_Instructions to follow_
Output the entries in full and verbatim, pictures omitted.

-- Data shown follows --

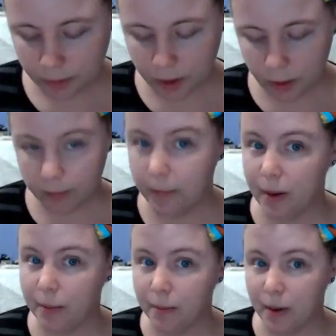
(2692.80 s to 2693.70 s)
you know,
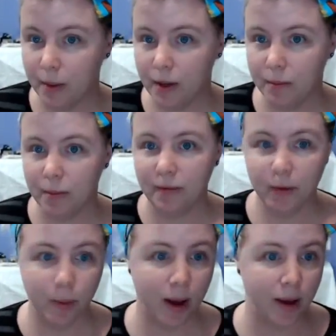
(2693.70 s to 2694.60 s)
maybe if
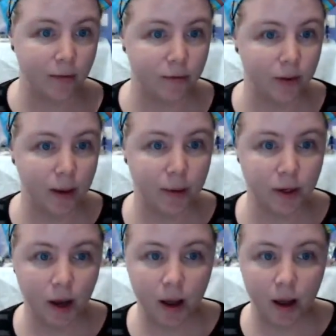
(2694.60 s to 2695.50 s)
you're buying filet
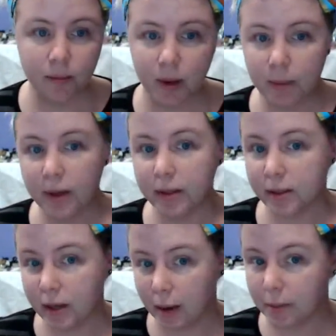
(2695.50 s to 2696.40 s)
mignon, maybe it's
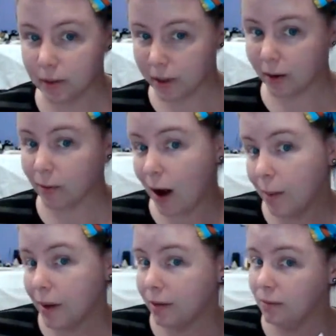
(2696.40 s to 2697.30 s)
time to look at
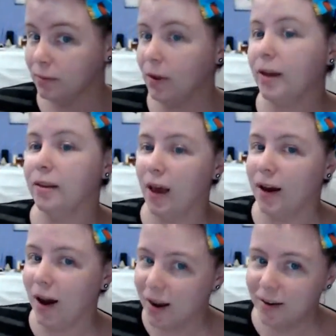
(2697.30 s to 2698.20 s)
ramen, like
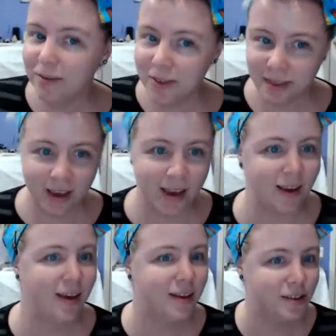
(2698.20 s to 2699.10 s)
that kind of a
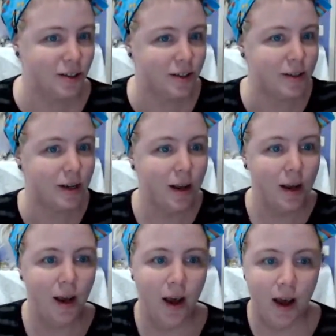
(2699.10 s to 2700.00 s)
thing. It's just,
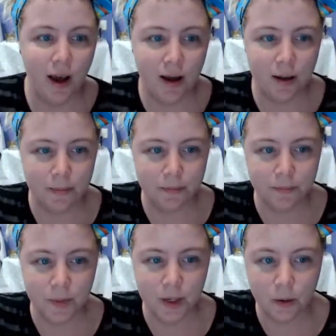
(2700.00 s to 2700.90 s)

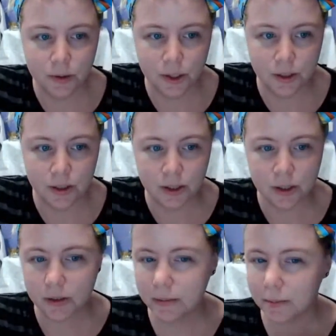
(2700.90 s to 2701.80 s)
you know,
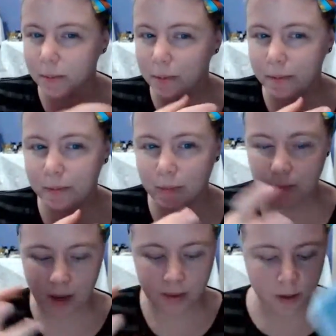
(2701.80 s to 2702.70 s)
just
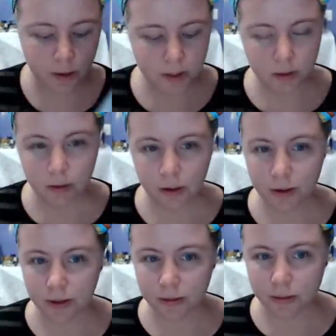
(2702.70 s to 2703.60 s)
I think you need to learn to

-- Data shown concluded --

_Result_
(2692.80 s to 2693.70 s)
you know,
(2693.70 s to 2694.60 s)
maybe if
(2694.60 s to 2695.50 s)
you're buying filet
(2695.50 s to 2696.40 s)
mignon, maybe it's
(2696.40 s to 2697.30 s)
time to look at
(2697.30 s to 2698.20 s)
ramen, like
(2698.20 s to 2699.10 s)
that kind of a
(2699.10 s to 2700.00 s)
thing. It's just,
(2700.00 s to 2700.90 s)

(2700.90 s to 2701.80 s)
you know,
(2701.80 s to 2702.70 s)
just
(2702.70 s to 2703.60 s)
I think you need to learn to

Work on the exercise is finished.